Subsequent runs on the same project are typically faster (and thus cheaper) as Shannon builds upon its previous knowledge. Nevertheless, the inability to use a flat-rate Claude subscription with the Agent SDK is a current limitation that makes per-run costs a primary consideration.
Final thoughts
Shannon marks a major step forward in automated security testing.

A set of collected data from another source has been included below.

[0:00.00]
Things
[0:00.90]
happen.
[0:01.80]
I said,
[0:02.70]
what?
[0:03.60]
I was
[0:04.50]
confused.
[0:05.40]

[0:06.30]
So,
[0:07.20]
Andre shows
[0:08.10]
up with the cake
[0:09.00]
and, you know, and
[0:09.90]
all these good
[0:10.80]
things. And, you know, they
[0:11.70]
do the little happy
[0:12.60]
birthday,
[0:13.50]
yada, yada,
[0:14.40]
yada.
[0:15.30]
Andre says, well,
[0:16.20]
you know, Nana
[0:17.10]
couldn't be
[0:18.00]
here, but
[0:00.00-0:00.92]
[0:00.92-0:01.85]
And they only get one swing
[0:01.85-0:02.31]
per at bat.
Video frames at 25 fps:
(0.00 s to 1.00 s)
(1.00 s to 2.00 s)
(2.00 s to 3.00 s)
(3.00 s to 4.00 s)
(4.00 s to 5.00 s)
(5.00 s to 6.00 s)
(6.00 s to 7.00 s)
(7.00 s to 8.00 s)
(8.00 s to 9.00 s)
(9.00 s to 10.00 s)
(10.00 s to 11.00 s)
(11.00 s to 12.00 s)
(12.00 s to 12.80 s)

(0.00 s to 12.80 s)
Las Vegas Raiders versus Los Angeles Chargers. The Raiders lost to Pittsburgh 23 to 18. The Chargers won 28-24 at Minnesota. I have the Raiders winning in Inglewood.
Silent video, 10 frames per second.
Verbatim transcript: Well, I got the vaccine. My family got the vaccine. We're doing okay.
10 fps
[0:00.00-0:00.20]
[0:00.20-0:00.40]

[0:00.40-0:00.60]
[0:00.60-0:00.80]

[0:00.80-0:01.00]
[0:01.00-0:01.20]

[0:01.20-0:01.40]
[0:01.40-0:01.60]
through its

By combining the reasoning power of LLMs with a robust multi-agent framework, it gives you a way to dramatically reduce the time and cost required to secure your web applications.
You’ve now explored the full Shannon ecosystem, including how to set it up, run a comprehensive penetration test, and interpret its detailed, actionable reports. You’ve also seen its five-phase workflow in action, from initial code analysis to live exploitation, and understood how Temporal ensures the entire process remains reliable and resilient.
While API credit costs may still be a consideration, the long-term value is clear. Shannon enables you to shift security left by embedding deep testing directly into your development cycle. Instead of treating security as a costly, one-time audit, you turn it into a continuous, automated safeguard. As AI and cybersecurity increasingly intersect, tools like Shannon are not just innovative. They are shaping the future of how you build secure software.